Accessing pandas dataframe columns, rows, and cells


At this point you know how to load CSV data in Python. In this lesson you will learn how to access rows, columns, cells and subsets of rows and columns from a pandas dataframe. Let’s open the CSV file again, but this time we will work smarter. We will not download the CSV from the web manually. We will let Python directly access the CSV download URL. Here is the code:

import pandas as pd
df1=pd.read_csv("http://pythonhow.com/wp-content/uploads/2016/01/Income_data.csv")

The dataframe will be identical to the dataframe we used in the previous lesson. Again, once you have the dataframe loaded in your iPython session, you can perform operations to your dataframe. Just for reference, here is how the complete dataframe looks like:

pandas dataframe

And before extracting data from the dataframe, it would be a good practice to assign a column with unique values as the index of the dataframe. The State column would be a good choice:

df2=df1.set_index("State")

As you see you needed to store the result in a new dataframe because this is not an in-place operation. The df2 dataframe would look like this now:

pandas dataframe set index

Now, let’s extract a subset of the dataframe. Here is the general syntax rule to subset portions of a dataframe:

df2.loc[startrow:endrow,startcolumn:endcolumn]

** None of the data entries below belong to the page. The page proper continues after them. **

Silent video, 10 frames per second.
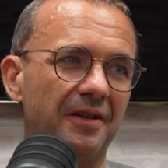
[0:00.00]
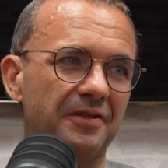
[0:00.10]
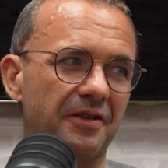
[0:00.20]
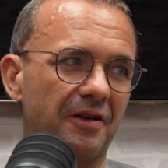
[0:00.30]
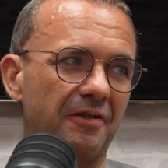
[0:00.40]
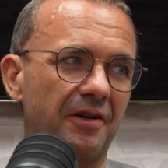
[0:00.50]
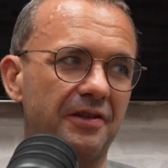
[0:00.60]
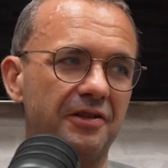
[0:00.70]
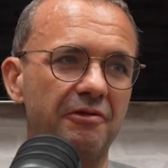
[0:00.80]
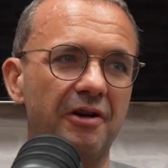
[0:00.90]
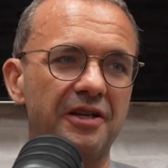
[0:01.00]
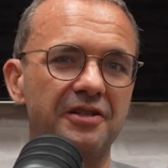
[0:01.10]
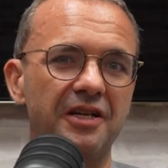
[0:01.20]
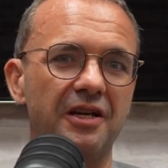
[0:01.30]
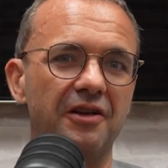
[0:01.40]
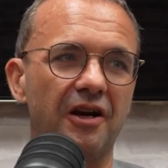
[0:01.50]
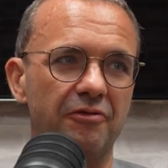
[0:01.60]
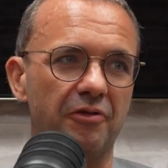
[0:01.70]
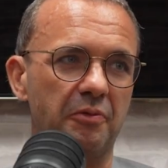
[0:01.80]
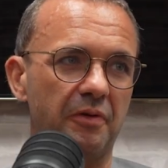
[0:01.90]
So it's US Year 9
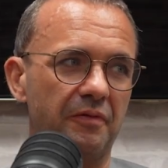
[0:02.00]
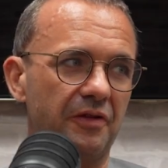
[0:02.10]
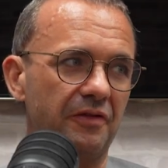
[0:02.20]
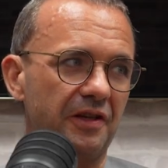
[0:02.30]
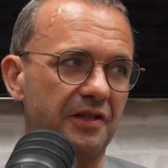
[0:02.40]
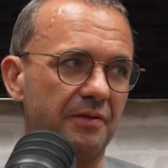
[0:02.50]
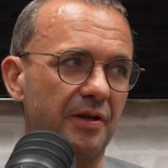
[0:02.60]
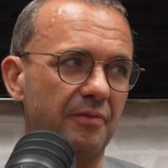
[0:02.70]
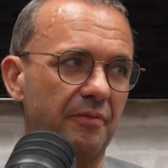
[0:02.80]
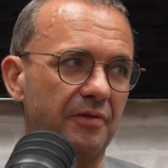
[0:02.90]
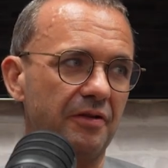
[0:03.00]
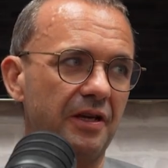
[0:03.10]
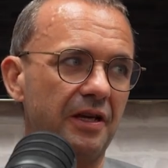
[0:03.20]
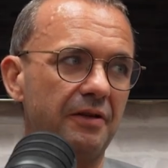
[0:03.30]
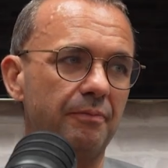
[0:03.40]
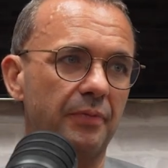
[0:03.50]
or equivalent is the minimum you need.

If you can’t wrap your mind around that, here is a nice example that extract the values for the rows from Alaska through Arkansas for years 2005 to 2007:

df2.loc["Alaska":"Arkansas","2005":"2007"]

pandas dataframe slice

And here is how to slice a column:

df2.loc[: , "2005"]

pandas dataframe slice column

Note that when you extract a single row or column, you get a one-dimensional object as output. That is called a pandas Series. The values on the left are just labels taken from the dataframe index. On the other hand, when we extracted portions of a pandas dataframe like we did earlier, we got a two-dimensional DataFrame type of object. Just something to keep in mind for later.

So, the formula to extract a column is still the same, but this time we didn’t pass any index name before and after the first colon. That tells Python to include all the rows. And we passed only one column name.

To extract only a row you would do the inverse:

df2.loc["California", : ]

And for a single cell:

df2.loc["California","2013"]

You could apply methods to the subsets:

df2.loc[:,"2005"].mean()

That for example would return the mean income value for year 2005 for all states of the dataframe.

 

Position based indexing

Now, sometimes, you don’t have row or column labels. In such case you will have to rely on position based indexing which is implemented with iloc instead of loc:

df2.iloc[0:3,0:4]

pandas position based indexing

Note that when we used label based indexing both the start and the end labels were included in the subset. With position based slicing, only the start index is included. So, in this case Alabama had an index of 0, Alaska 1, and Arizona 2. Same goes for the columns.

And one more thing you should now about indexing is that when you have labels for either the rows or the columns, and you want to slice a portion of the dataframe, you wouldn’t know whether to use loc or iloc. In this case, you would want to use ix:

df2.ix[0:3,"2005":"2007"]

It’s recommended though that you use loc and iloc whenever you can.

Great! Now you know how to access data from your dataframe. You can then use those extracts to perform analysis and visualizations.